In The Theory of the Leisure Class, Thorstein Veblen coined a number of terms that have become terms of art: conspicuous consumption, conspicuous waste, pecuniary emulation, invidious comparison, and invidious distinction. He introduced the latter term as it pertained to different kinds of employment in a "higher barbarian culture":
...the distinction between exploit and drudgery is an invidious distinction between employments. Those employments which are to be classed as exploit are worthy, honourable, noble; other employments, which do not contain this element of exploit, and especially those which imply subservience or submission, are unworthy, debasing, ignoble.
According to its CEO, Jensen Huang, NVIDIA took its name from the Latin invidia, meaning envy. In a now legendary seven-page memo sent to Wall Street analysts, NVIDIA's investor relations team refuted claims that its "current situation is analogous to historical accounting frauds":
NVIDIA does not resemble historical accounting frauds because NVIDIA’s underlying business is economically sound, our reporting is complete and transparent, and we care about our reputation for integrity,” the memo said. “Unlike Enron, NVIDIA does not use Special Purpose Entities to hide debt and inflate revenue.

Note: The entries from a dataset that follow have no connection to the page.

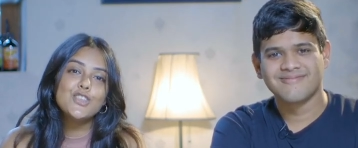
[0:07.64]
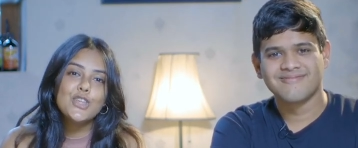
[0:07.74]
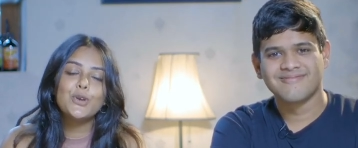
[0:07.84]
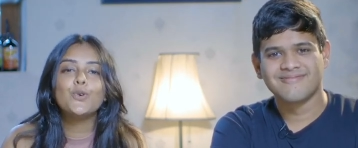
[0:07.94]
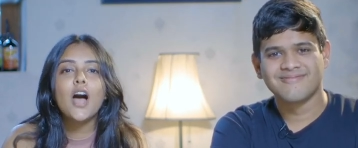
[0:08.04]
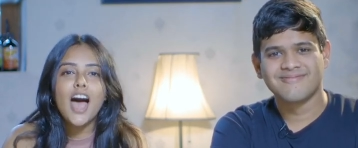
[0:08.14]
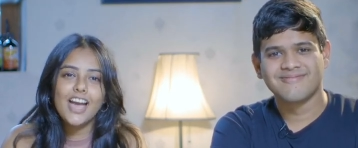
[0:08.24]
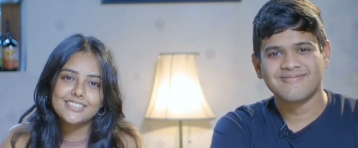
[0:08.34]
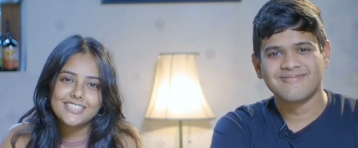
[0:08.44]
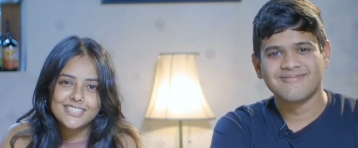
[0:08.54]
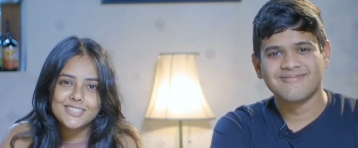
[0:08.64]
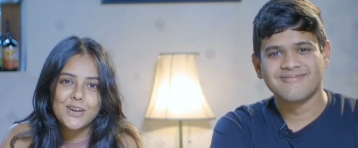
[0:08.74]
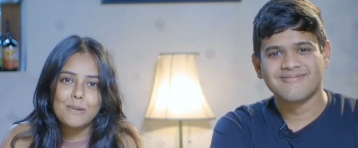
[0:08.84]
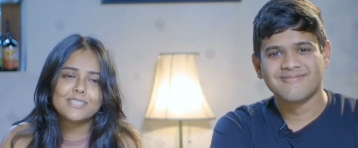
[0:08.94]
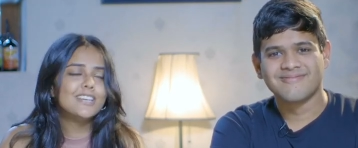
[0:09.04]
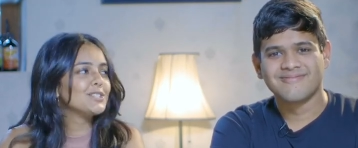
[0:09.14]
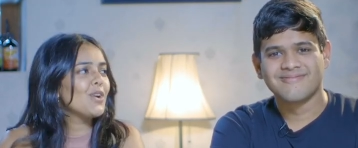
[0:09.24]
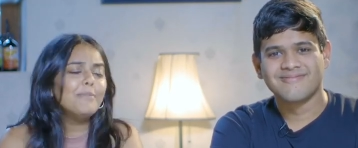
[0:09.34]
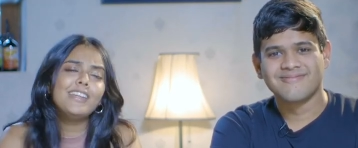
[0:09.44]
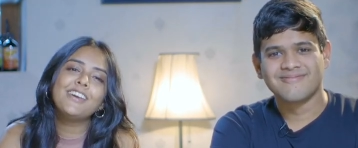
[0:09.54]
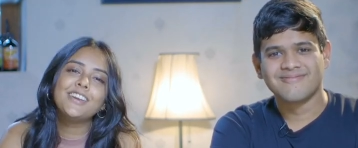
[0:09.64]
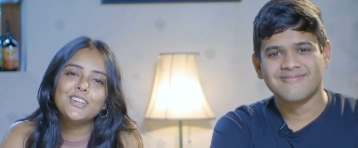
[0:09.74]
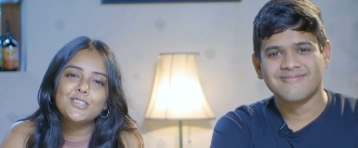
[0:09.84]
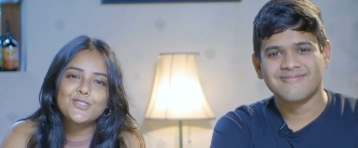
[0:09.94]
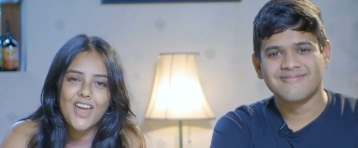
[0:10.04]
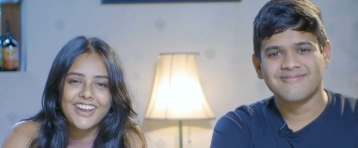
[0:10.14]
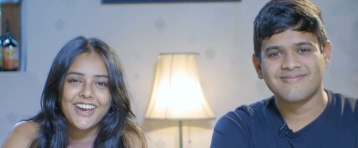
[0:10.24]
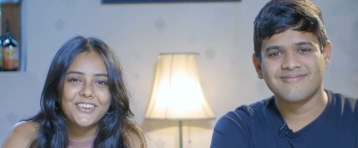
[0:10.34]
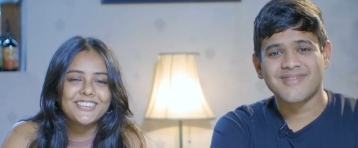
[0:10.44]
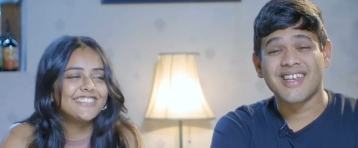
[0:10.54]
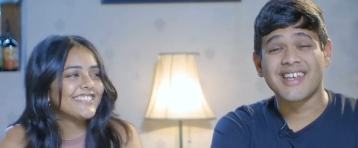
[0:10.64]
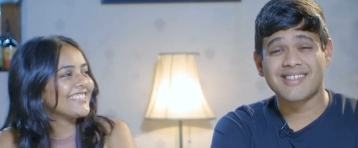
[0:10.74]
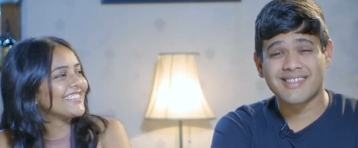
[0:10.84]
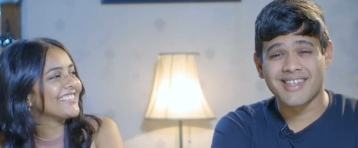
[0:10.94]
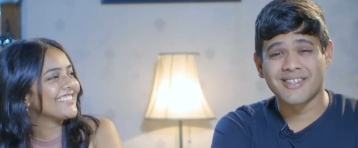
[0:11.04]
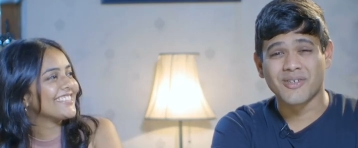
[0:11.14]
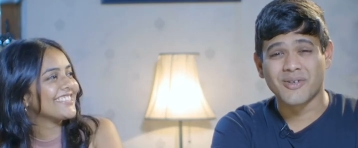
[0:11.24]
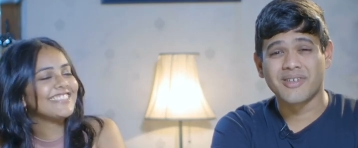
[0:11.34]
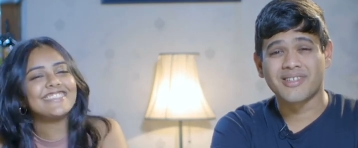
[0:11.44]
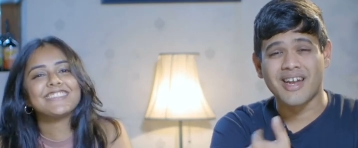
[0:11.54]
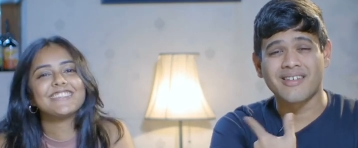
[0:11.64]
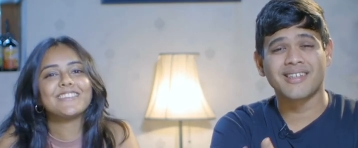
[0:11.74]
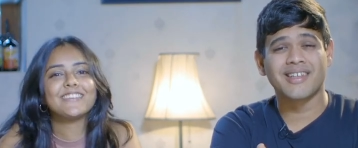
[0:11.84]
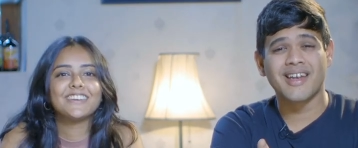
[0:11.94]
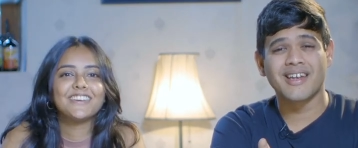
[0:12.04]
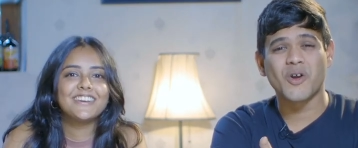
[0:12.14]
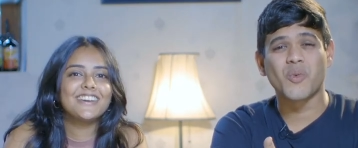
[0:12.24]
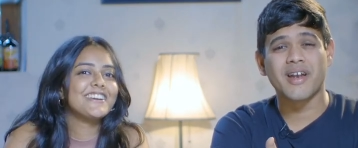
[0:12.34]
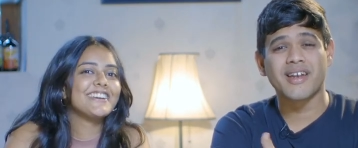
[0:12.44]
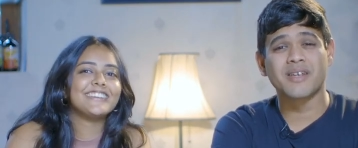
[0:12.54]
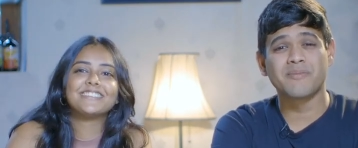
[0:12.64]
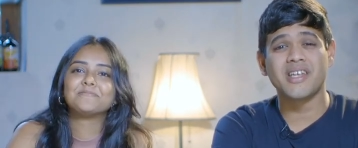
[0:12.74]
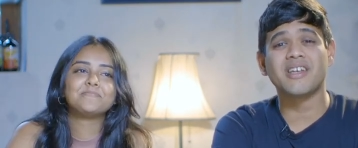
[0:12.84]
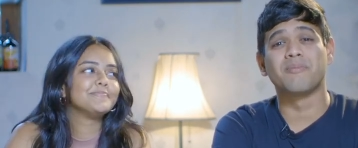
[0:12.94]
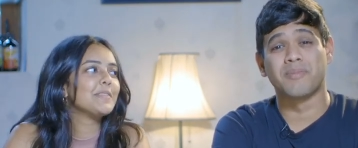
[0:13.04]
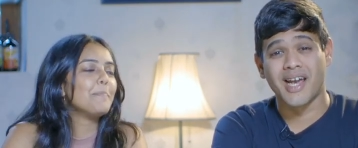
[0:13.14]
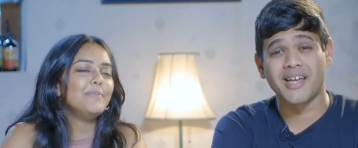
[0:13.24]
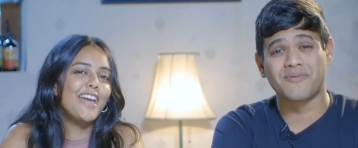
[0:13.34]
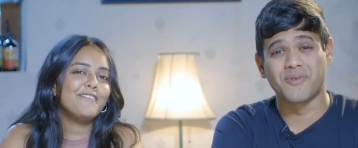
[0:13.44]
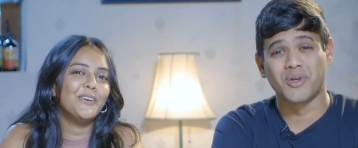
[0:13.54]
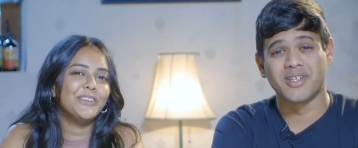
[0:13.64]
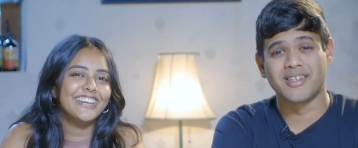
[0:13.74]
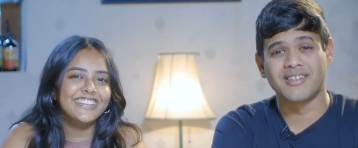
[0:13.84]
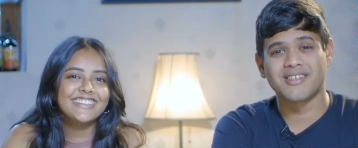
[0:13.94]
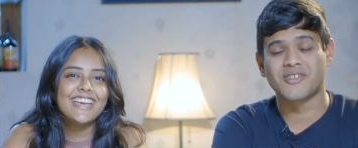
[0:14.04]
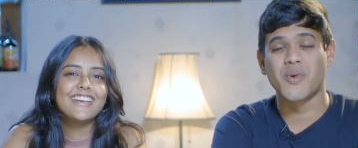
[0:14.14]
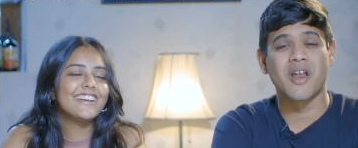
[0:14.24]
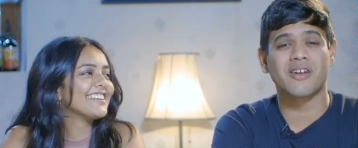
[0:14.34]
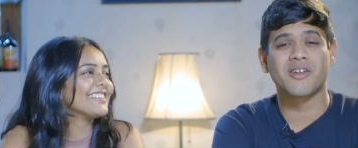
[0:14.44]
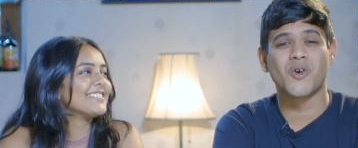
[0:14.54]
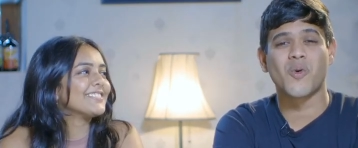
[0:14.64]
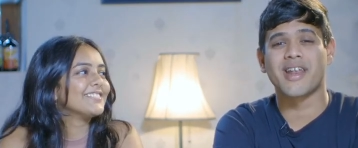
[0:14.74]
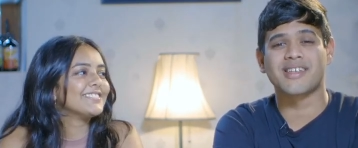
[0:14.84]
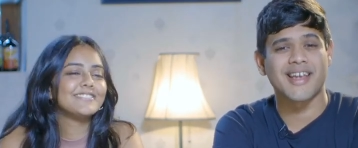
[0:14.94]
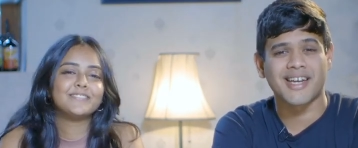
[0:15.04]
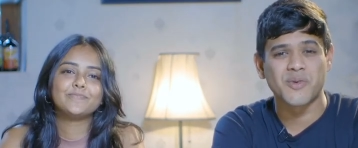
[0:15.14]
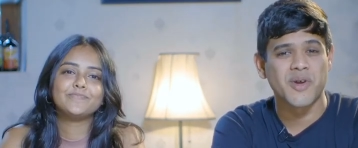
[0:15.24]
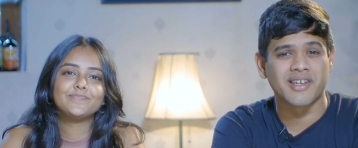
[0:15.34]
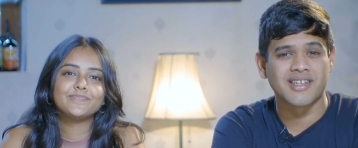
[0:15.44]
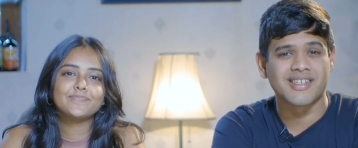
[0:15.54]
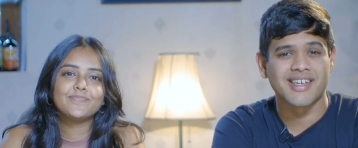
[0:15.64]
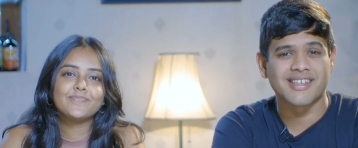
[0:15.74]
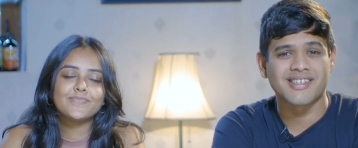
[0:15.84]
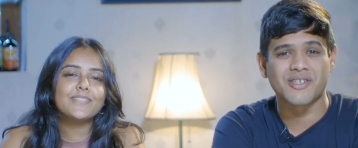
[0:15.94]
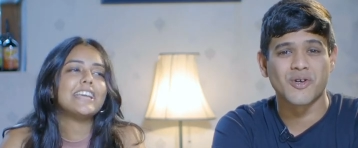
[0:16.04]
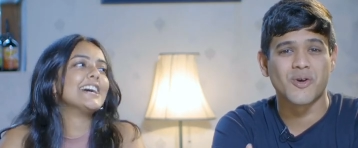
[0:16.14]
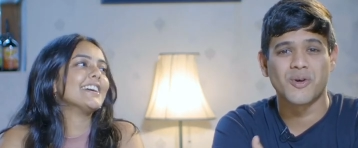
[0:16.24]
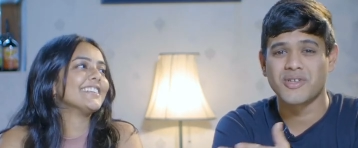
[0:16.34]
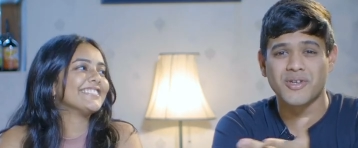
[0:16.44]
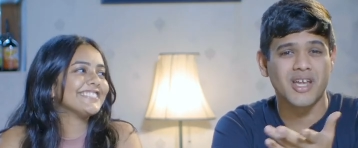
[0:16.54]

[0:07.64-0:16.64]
Speaker 1: new iced tea syrups. So Abid and I are here to try it out.
Speaker 2: Here's the thing though, Tarindi and I, we're gonna be blindfolded. blindfolded. So we're not gonna know what exactly we're gonna taste. So you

Coincidentally, NVIDIA replaced Enron on Standard and Poor's 500 stock index on November 28, 2001, as reported in the Los Angeles Times on November 30:
Enron, which had been a component of the S&P; 500, was removed at the end of trading Thursday and replaced by Nvidia Corp., a Santa Clara, Calif.-based maker of computer-graphics chips. As index funds sold Enron and bought Nvidia, Nvidia jumped $2.25 to $53.61 on Nasdaq.
Indeed, as the memo said, "NVIDIA does not use Special Purpose Entities to hide debt and inflate revenues." NVIDIA openly invests in companies that buy its products and reports that around 58% of its revenue are accounts receivable. I am not an accountant but that doesn't look like accounting fraud to me. It looks like something else.

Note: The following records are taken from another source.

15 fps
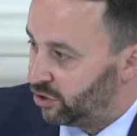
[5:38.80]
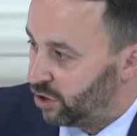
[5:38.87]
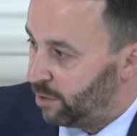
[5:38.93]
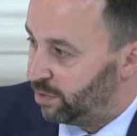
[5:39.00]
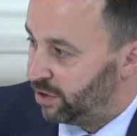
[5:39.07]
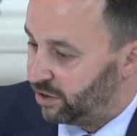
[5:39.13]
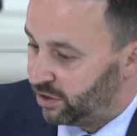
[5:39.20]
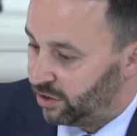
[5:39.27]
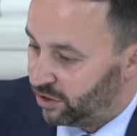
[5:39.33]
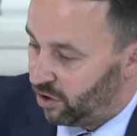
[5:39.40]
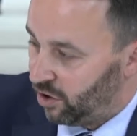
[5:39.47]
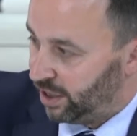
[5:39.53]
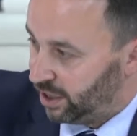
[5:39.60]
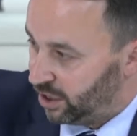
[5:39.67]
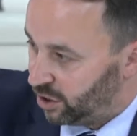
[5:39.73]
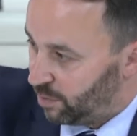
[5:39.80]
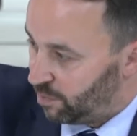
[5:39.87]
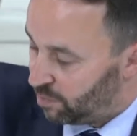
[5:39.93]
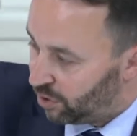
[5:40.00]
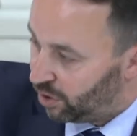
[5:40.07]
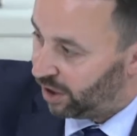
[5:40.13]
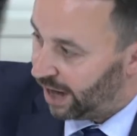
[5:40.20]
Trump has decided to
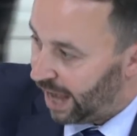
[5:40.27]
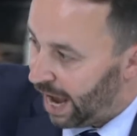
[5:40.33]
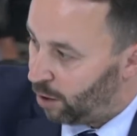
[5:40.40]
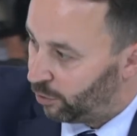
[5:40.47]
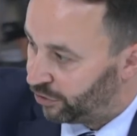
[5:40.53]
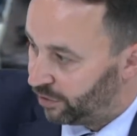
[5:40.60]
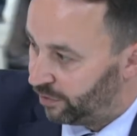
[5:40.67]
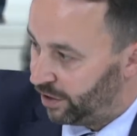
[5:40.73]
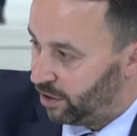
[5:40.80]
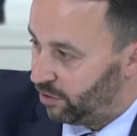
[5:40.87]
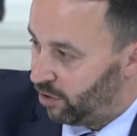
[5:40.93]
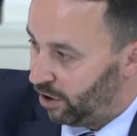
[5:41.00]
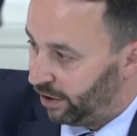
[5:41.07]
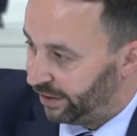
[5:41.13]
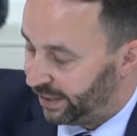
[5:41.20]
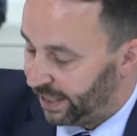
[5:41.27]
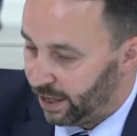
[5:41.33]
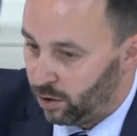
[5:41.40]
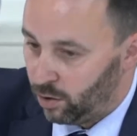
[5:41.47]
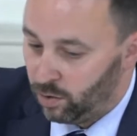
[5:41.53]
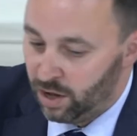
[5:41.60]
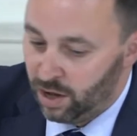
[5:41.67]
pull out of the Iran
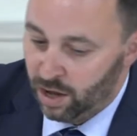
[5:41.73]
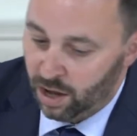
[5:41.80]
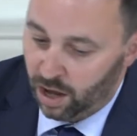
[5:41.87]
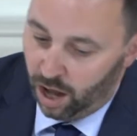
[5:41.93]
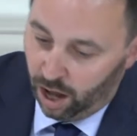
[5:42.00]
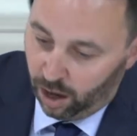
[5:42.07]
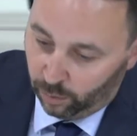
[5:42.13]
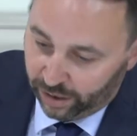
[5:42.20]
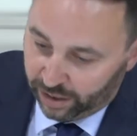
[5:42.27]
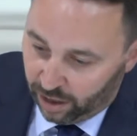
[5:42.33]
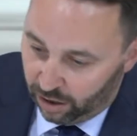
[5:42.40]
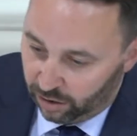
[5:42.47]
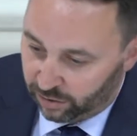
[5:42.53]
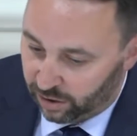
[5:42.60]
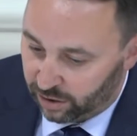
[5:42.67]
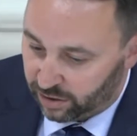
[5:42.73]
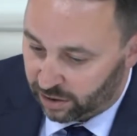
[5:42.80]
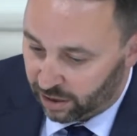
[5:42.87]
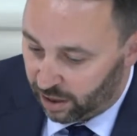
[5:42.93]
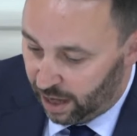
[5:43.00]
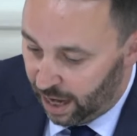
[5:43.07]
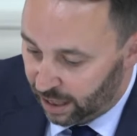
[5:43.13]
deal? We know that
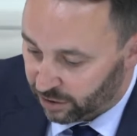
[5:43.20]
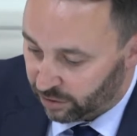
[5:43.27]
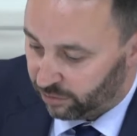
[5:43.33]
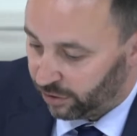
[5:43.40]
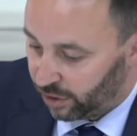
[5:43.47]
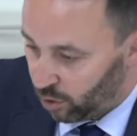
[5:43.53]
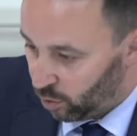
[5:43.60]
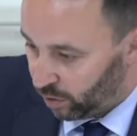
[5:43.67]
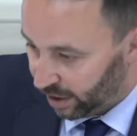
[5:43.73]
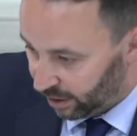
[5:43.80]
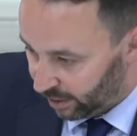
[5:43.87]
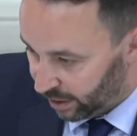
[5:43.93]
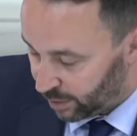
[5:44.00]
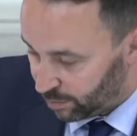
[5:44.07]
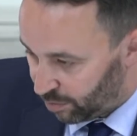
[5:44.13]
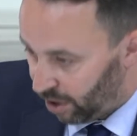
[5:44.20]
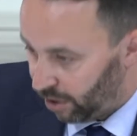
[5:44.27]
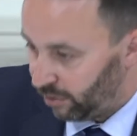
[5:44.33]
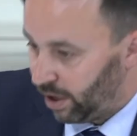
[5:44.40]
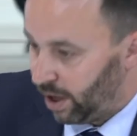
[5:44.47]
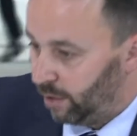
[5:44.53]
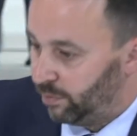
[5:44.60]
as of the recording of this
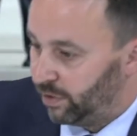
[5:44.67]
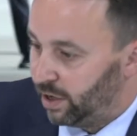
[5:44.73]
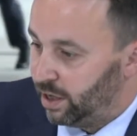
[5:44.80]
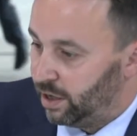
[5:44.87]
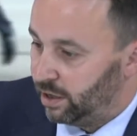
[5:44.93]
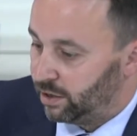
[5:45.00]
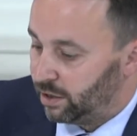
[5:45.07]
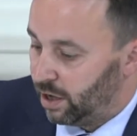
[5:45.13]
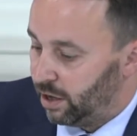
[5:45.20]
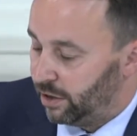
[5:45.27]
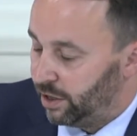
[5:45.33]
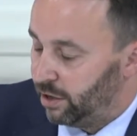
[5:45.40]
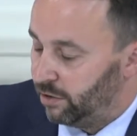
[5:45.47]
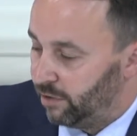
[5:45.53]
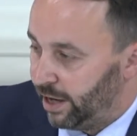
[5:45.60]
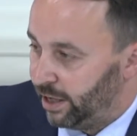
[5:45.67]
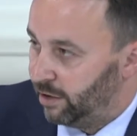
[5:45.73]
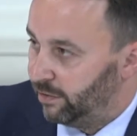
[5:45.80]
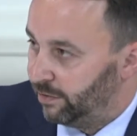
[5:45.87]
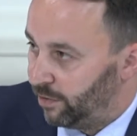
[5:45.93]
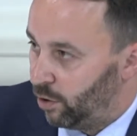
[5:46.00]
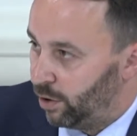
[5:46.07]
programme that the
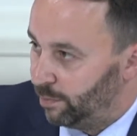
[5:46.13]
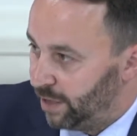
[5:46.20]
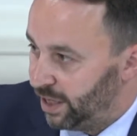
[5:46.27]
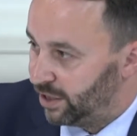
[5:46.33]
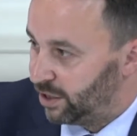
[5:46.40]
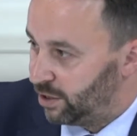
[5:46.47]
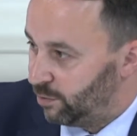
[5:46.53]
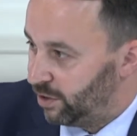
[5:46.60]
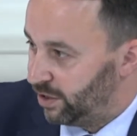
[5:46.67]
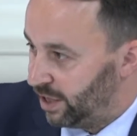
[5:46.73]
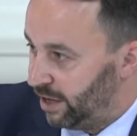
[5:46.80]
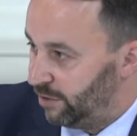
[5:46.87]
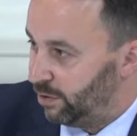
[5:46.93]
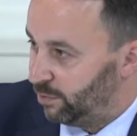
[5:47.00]
Iranian foreign minister was here in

My interest in artificial intelligence has more to do with the noun than the adjective. Intelligence is a qualitative term that has been widely misunderstood and misused in the field of education. It all began with a "construct" that was devised to diagnose developmental/intellectual deficits in young children. This was, naturally, meant as a time-saving device since observation of the children would reveal more about the children's abilities but would be time consuming.
As so often happens, a short cut evolved into the standard of practice. Moderate correlations have been found between IQ scores and school grades and occupational success. But correlations are not proof of causation and even those findings may have been skewed by publication bias and poor research design. In other words, the validity of IQ tests as a predictor of performance is questionable. This is not to say that IQ scores are therefore inherently invalid. Only that their meaning and usefulness are not unambiguously clear.
When a term that is already ambiguous is used as a metaphor for another thing that is poorly defined, it descends into murkiness. Large language models perform some tasks that replace intellectual labour. That doesn't mean, however, that they do so intellectually or intelligently. A machine that replaces some functions of skilled labour doesn't thereby acquire any skill. It simply repeats certain motions that have been built into it. Large language models are, by definition, large. So there's that. But it is still just carrying out very complex instructions.
There are four glaring problems with the data center building boom. 1. So far, nobody is making money from selling their AI services. 2. The expectation is that AI will make money by replacing labour. I am not sure anybody has run through the economic demand side implications of that. 3. Energy and water. The U.S. is currently the world's largest producer of petroleum liquids, which depends on a delicate balance of low interest rates to finance investment and prices that are high enough to make it profitable but not so high as to crash the economy. Balancing data center energy requirements with energy supplies may have unfortunate knock-on effects for residential consumers. 4. Security. Protection against AI crime will be an afterthought, as it was with internet crime. I've read that adversarial poetry can defeat current LLM safety protocols. Who knew?
These problems are all in addition to the fact that attributing intelligence to large language models will not make it anything other than magical thinking. Veblen's invidious distinction between exploit and drudgery gives an important insight here. NVIDIA's $4.5 trillion capitalization is based on investors' perception that its future profitability will be based on exploit, not on drudgery. This is why its operations are viewed as "worthy, honourable, noble." NVIDIA's distinction is an invidious distinction.